By Leila Fadel
Washington Post Foreign Service
Friday, April 2, 2010; A10
BAGHDAD -- In a sign of hardening sectarian divisions, the secular, largely Sunni-backed bloc that won the most seats in Iraq's recent parliamentary elections says its victorious candidates are being subjected to a campaign of detention and intimidation by the government of Shiite Prime Minister Nouri al-Maliki.
Maliki's State of Law coalition lost by two seats to Ayad Allawi's Iraqiya bloc; the prime minister has been contesting the results of the March 7 vote, saying they are fraudulent. State of Law has appealed the outcome in Iraq's courts and now, Allawi's bloc says, Maliki is using state security forces in a bid to gain enough seats to emerge the winner.
This week, at least two winning Iraqiya candidates in the capital were told they are wanted, bloc officials and the candidates said. Two others are on the run in the mixed Sunni-Shiite province of Diyala, and another was detained before the elections.
Sunni Arabs see the win by Allawi, a secular Shiite, as their own. Many Iraqis and analysts worry that Sunnis will feel cheated if Allawi loses his lead before the new parliament is certified, a development that could spark retaliatory violence just as U.S. troops are drawing down to a mandated 50,000 by summer's end.
One security forces commander confirmed that orders to carry out such detentions must have approval from the highest level of government and said he worries that he is being used for political ends. The commander, who spoke on the condition of anonymity in order to speak freely, said he was told last week to arrest a winning candidate from Allawi's list on charges of terrorism -- charges he said he knew were unfair.
"I'm in a situation that no one would envy," he said. "I'm wondering why didn't they arrest him and try to detain him before."
In the southern Baghdad district of Madain, Qais al-Jubouri, who won a seat March 7, left his home late Monday night after receiving a summons to go to the local Iraqi commander's office. Jubouri, a tribal sheik who had helped form a Sunni Arab paramilitary group at the U.S. behest to battle the insurgency, knew it was not good news.
For more than three years, he had worked with the Iraqi and U.S. militaries and the Iraqi government to foster reconciliation between Sunni Arabs and Shiite Arabs in volatile Madain. Now he faces an arrest warrant on terrorism charges in a case that was solved years ago, military officials and Jubouri said. On Tuesday, he said, his house was raided and his sons were photographed. He is afraid to return home.
"They are tracking us because we won," Jubouri said Wednesday. "I wonder why now I'm wanted by the law. My tribe, my cousins and I saved the law in my area."

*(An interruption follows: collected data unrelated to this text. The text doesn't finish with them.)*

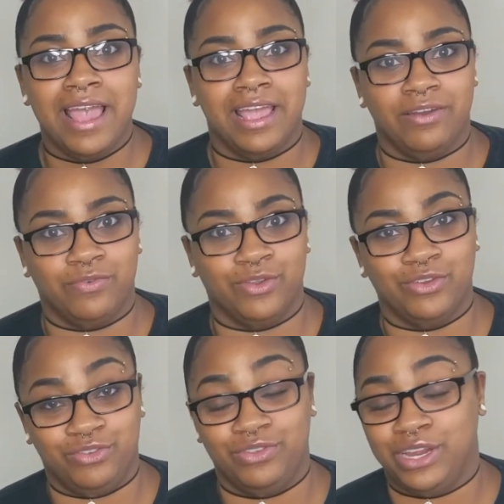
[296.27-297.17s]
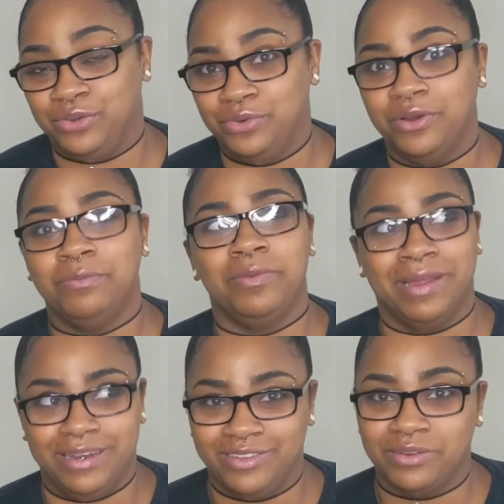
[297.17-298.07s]
And for those of you that do know me, my
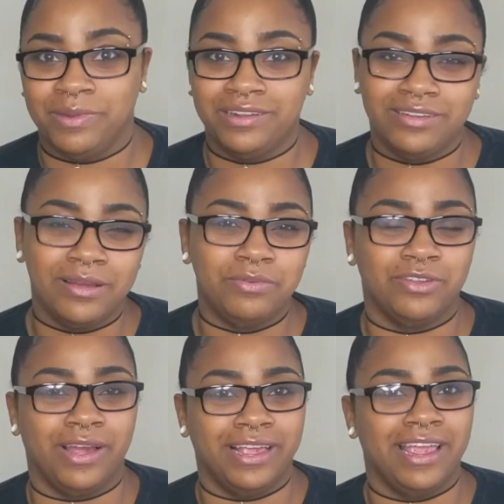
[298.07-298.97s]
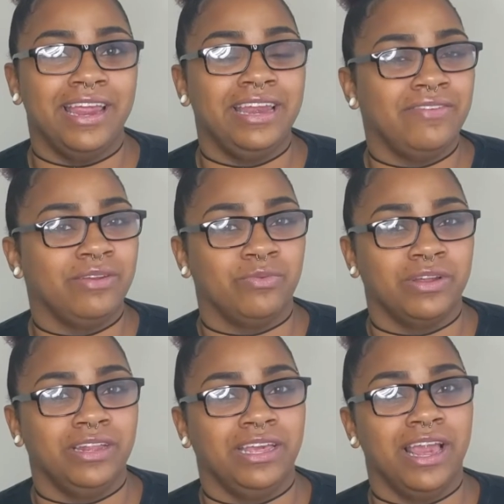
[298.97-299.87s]
knees are messed up, so I can't even
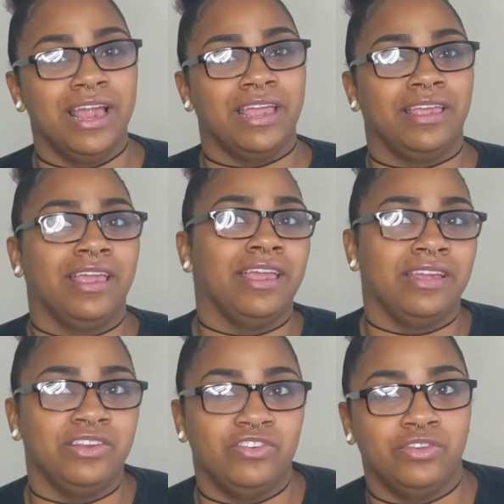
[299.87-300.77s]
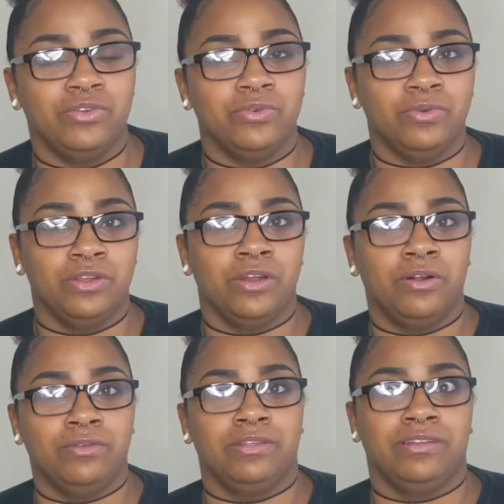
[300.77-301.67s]
really get into, you
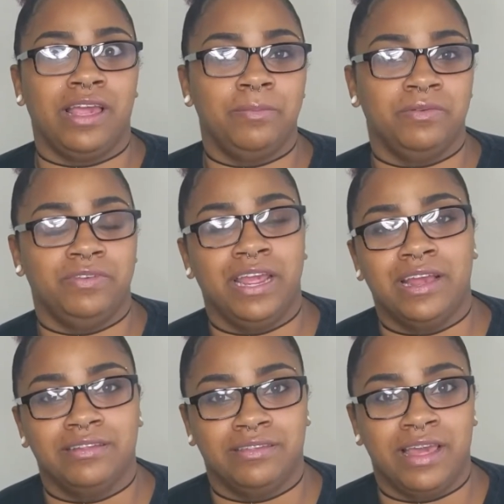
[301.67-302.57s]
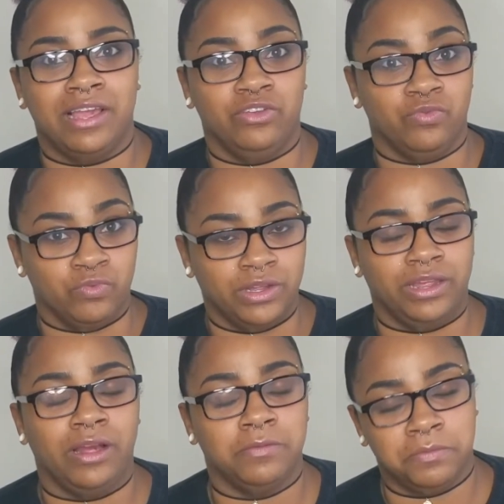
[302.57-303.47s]
know, the type of dance that really
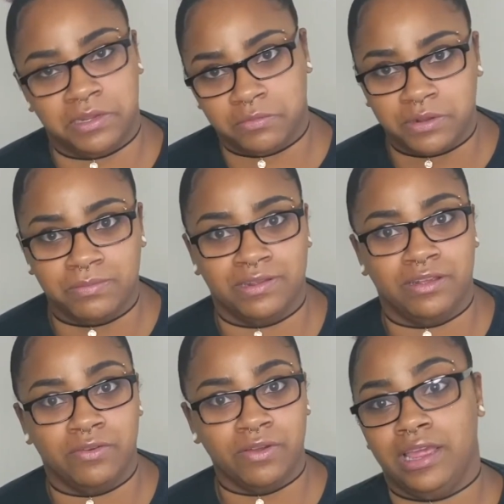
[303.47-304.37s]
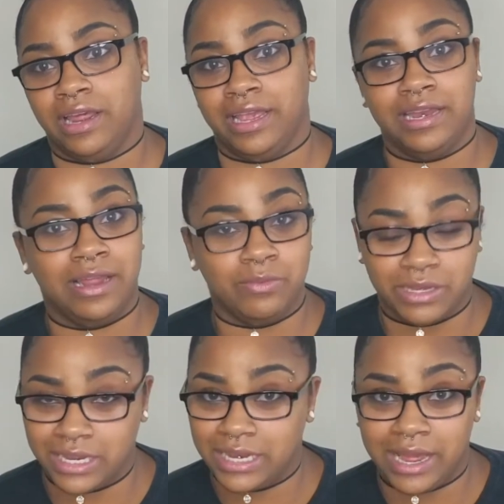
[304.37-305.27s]
helps me express myself. I get down with
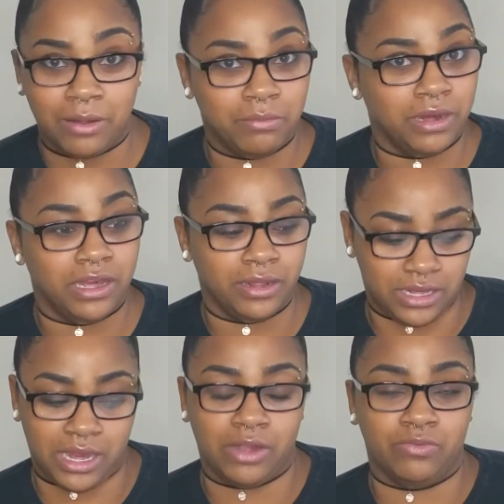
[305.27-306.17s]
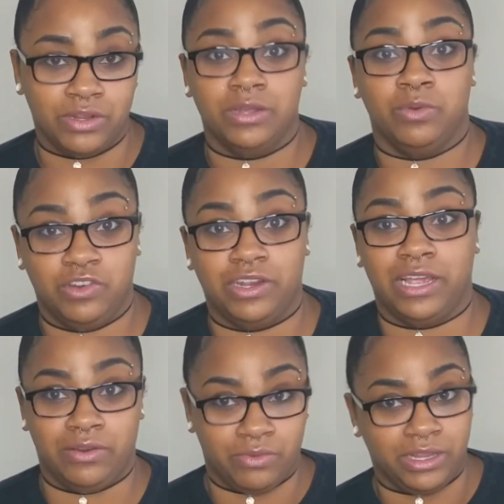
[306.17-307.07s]
get down, but I really wish I
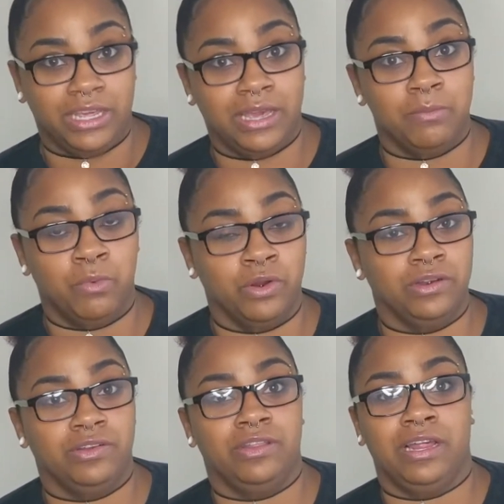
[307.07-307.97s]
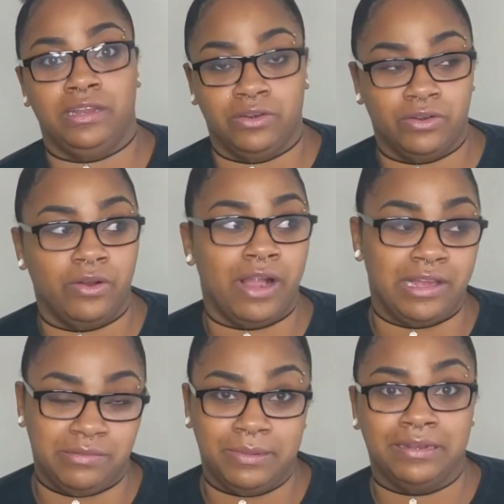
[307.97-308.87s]
could really get more into that lyrical
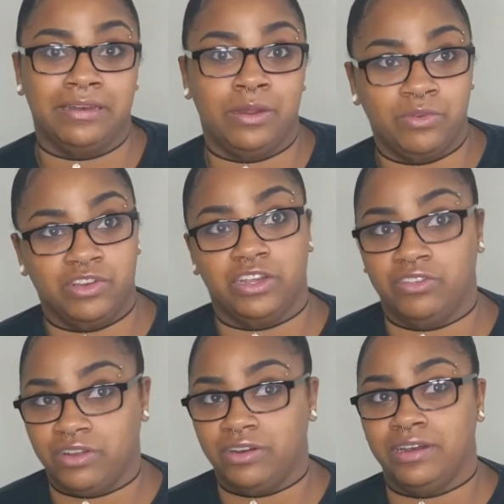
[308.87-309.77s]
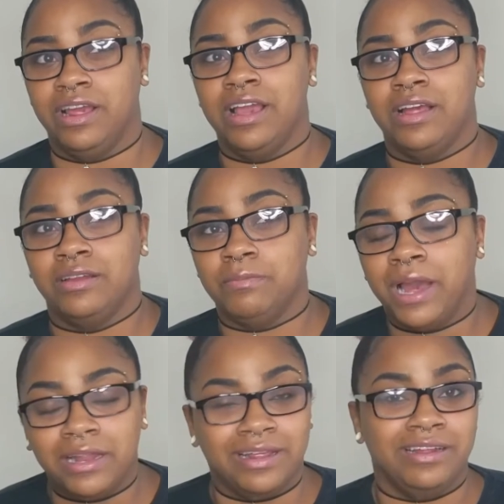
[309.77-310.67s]
aspect, and I wish I started
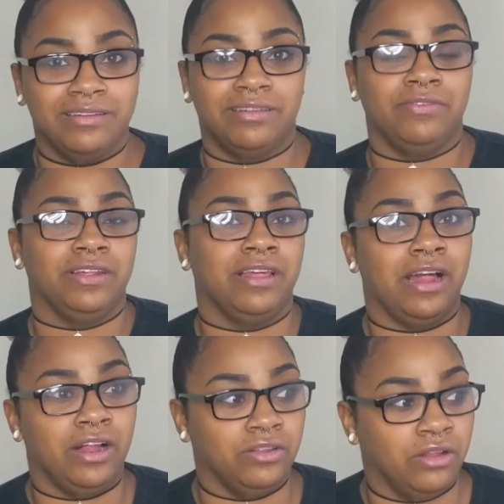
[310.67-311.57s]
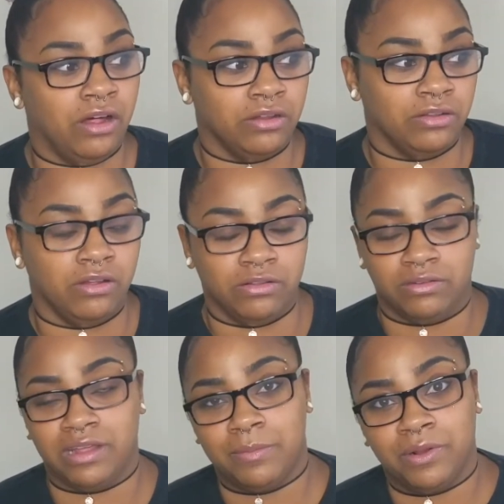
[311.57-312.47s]
ballet and stuff like that a long
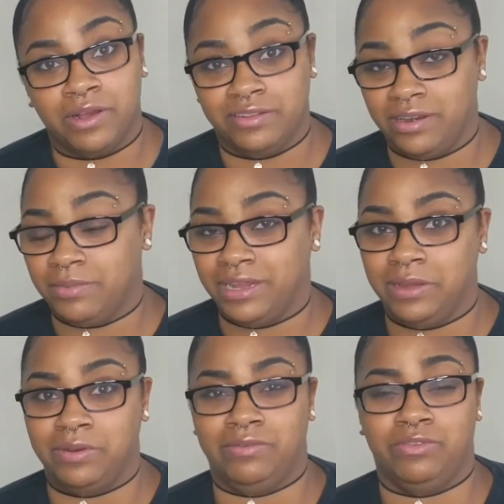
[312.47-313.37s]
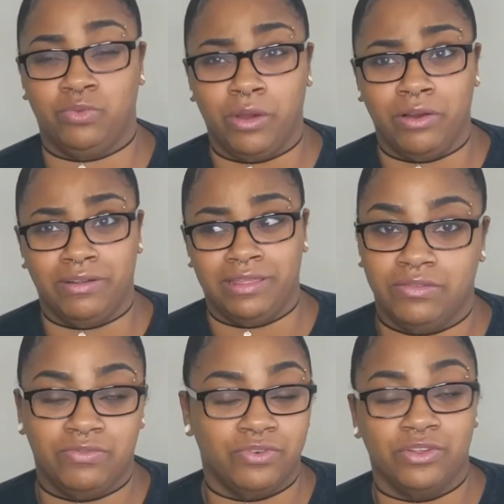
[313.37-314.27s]
time ago. I started ballet when I was 12, I
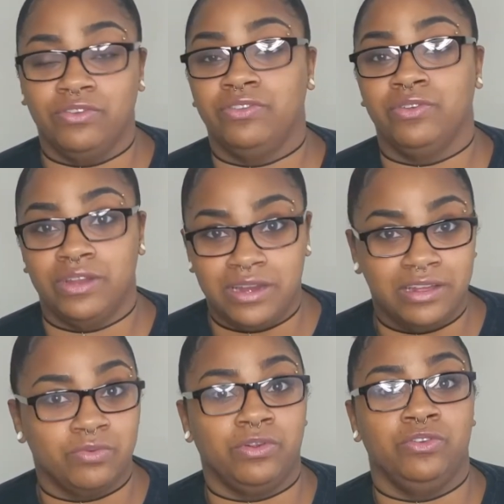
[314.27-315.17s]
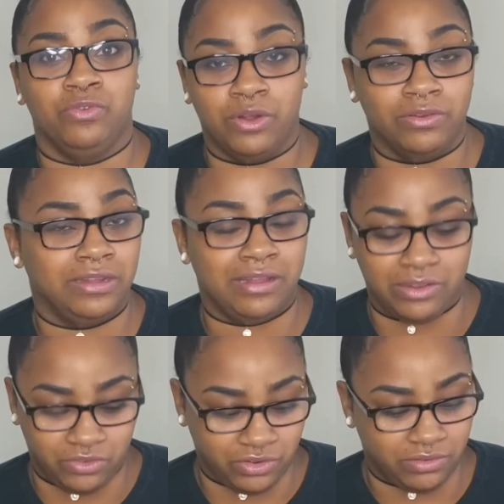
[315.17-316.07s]
think. For those of you in the dance world, you know that
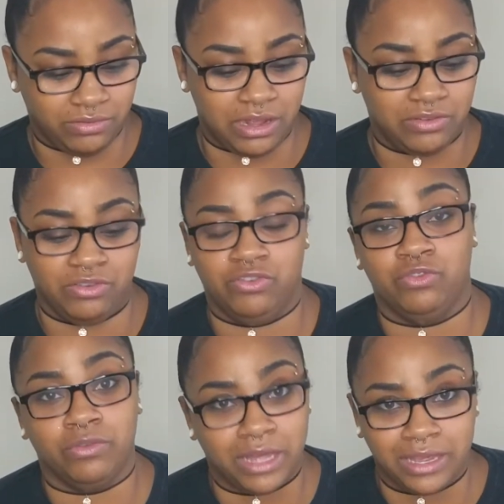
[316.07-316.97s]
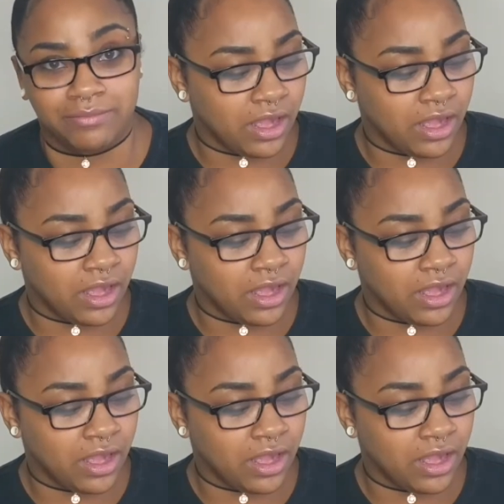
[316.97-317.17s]
that's just too late.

Kadhim al-Attiyah, another winning Iraqiya candidate in the capital, is also on the run. This week, military officers told him to leave his home in southern Baghdad. He asked if the government had something against him. He recalled that the officers answered cryptically, "Sure, something is coming."
"We will be chased as long as power is in the hand of a person who belongs to another bloc," Attiyah said Wednesday. "We will not feel safe until the new government is formed and the parliament members are sworn in."
A losing Iraqiya candidate, Naheth Ibrahim Ahmed, was detained Wednesday in Yousifiya, on Baghdad's southern outskirts.
Sadiq al-Rikabi, a top adviser to Maliki, said that the detentions have nothing to do with the prime minister and that Maliki's inability to control Iraq's electoral commission illustrates the limits of his authority.
"When will the accusations stop?" he said. "Does the prime minister have the authority to arrest anyone? He doesn't. The arrest warrants come from a judge."
It is unclear whether any of those detained committed crimes. Many Shiites worry that Allawi's bloc is a cover for criminals and former members of Saddam Hussein's outlawed Baath Party and is funded by anti-Shiite neighboring countries.
A spokesman for the Defense Ministry denied that military officers are carrying out politically motivated warrants.
"As an army, we do not issue warrants against anyone," Mohammed al-Askari said. "We receive these warrants from the judicial system without knowing what parties they belong to or who they are."
Special correspondent Jinan Hussein contributed to this report.